Task objective: Reproduce the line with "[580.16-580.90s]" and everything after it in the listing below, exactly, both ends included. No pictures.

-------- Given entries --------

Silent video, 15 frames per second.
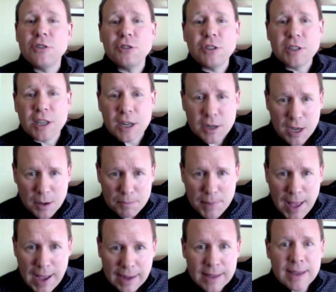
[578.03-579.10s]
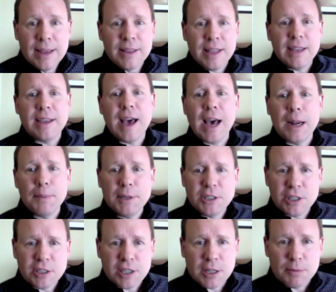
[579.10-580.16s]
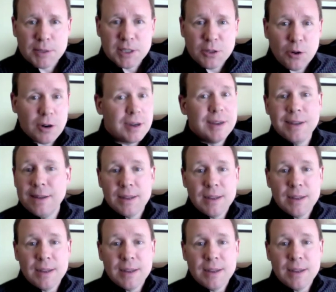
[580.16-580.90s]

are just going to come back. The economy's just going to restore.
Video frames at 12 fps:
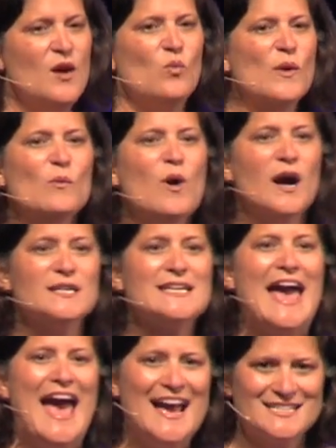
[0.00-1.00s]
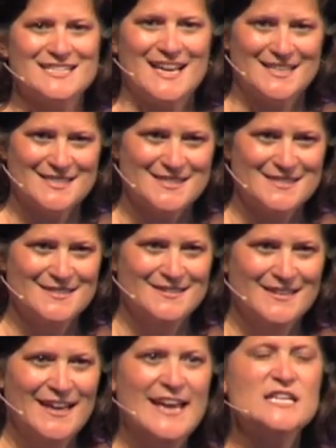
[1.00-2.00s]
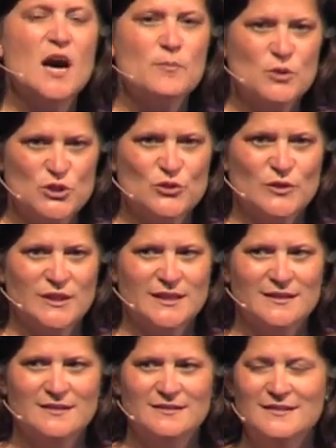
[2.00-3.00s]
We want access and opportunity.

--------

Your response:
[580.16-580.90s]

are just going to come back. The economy's just going to restore.
Video frames at 12 fps:
[0.00-1.00s]
[1.00-2.00s]
[2.00-3.00s]
We want access and opportunity.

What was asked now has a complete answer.